The span to repeat in the listing below runs from the line containing "Video frames at" to the line containing "[8:16.89-8:17.89]", inclusive. Repeat it exactly, and only it.

* **Material supplied**
^^^^^^^^

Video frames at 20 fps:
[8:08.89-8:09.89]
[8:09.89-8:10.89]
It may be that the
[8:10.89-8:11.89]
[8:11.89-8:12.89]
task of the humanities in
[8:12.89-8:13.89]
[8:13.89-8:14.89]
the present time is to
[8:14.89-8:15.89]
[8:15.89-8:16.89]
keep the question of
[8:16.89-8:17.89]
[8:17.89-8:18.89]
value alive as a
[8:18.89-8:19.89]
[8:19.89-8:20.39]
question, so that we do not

^^^^^^^^

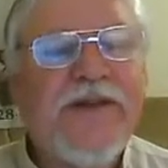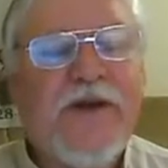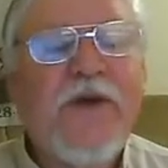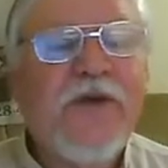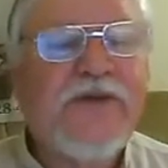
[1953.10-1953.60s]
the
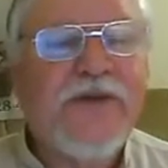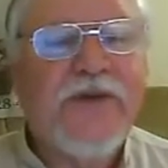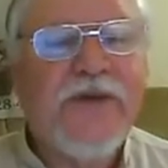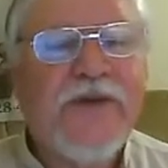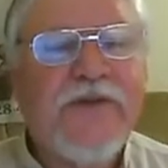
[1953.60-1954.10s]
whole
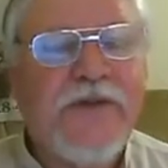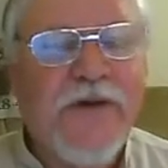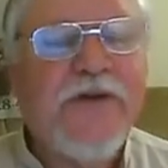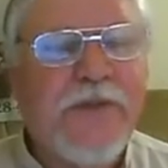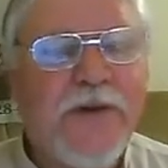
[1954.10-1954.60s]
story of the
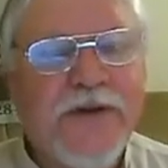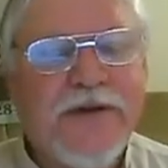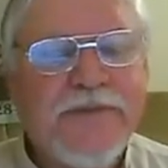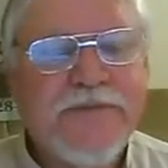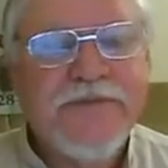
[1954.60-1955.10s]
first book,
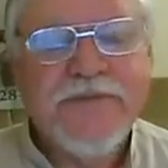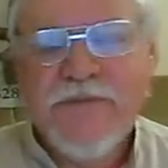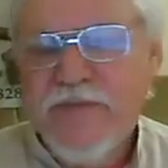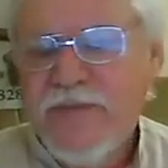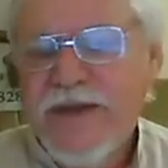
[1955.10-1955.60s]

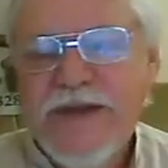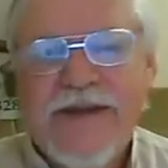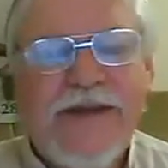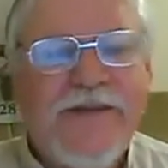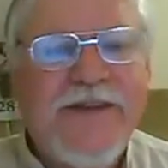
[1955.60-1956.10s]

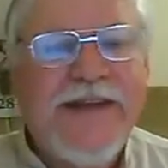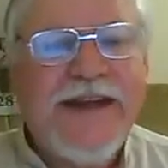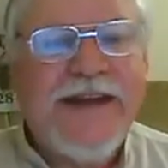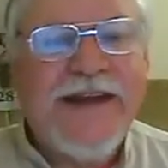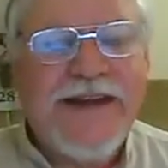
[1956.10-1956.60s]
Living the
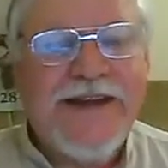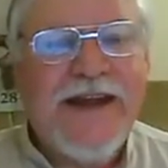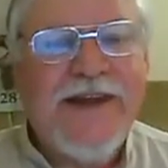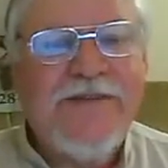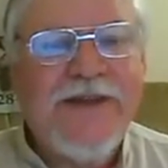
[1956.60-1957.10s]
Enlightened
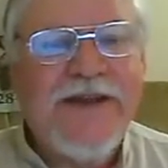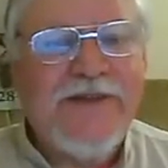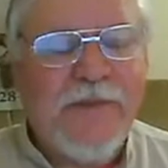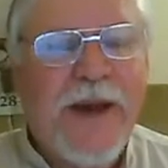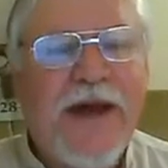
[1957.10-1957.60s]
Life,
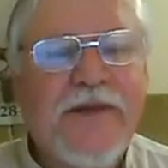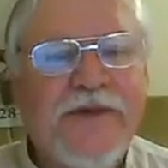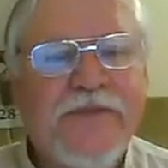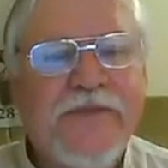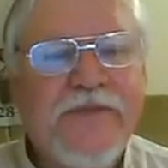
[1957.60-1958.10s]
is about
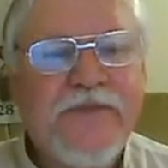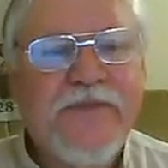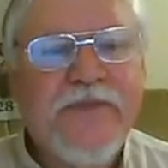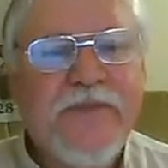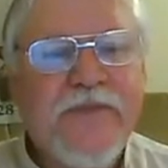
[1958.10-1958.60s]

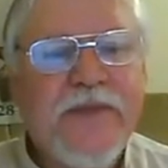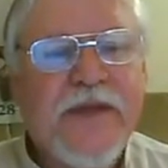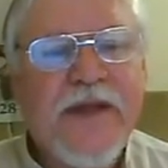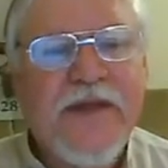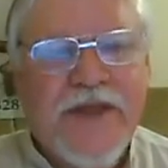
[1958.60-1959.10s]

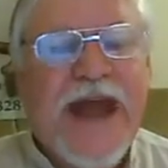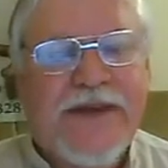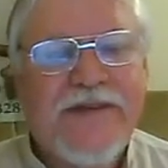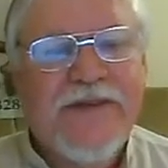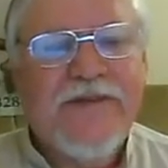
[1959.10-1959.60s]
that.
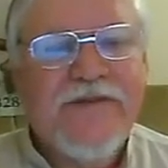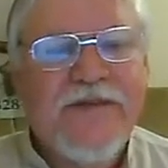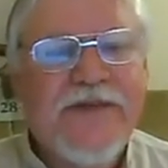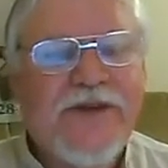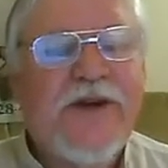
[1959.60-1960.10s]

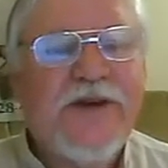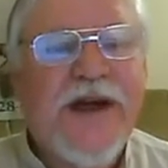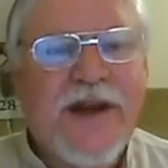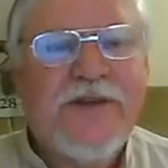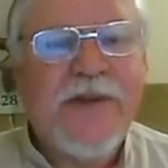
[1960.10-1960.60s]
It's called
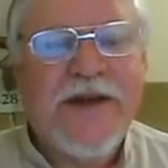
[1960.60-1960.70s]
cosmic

^^^^^^^^

* **Expected answer**
Video frames at 20 fps:
[8:08.89-8:09.89]
[8:09.89-8:10.89]
It may be that the
[8:10.89-8:11.89]
[8:11.89-8:12.89]
task of the humanities in
[8:12.89-8:13.89]
[8:13.89-8:14.89]
the present time is to
[8:14.89-8:15.89]
[8:15.89-8:16.89]
keep the question of
[8:16.89-8:17.89]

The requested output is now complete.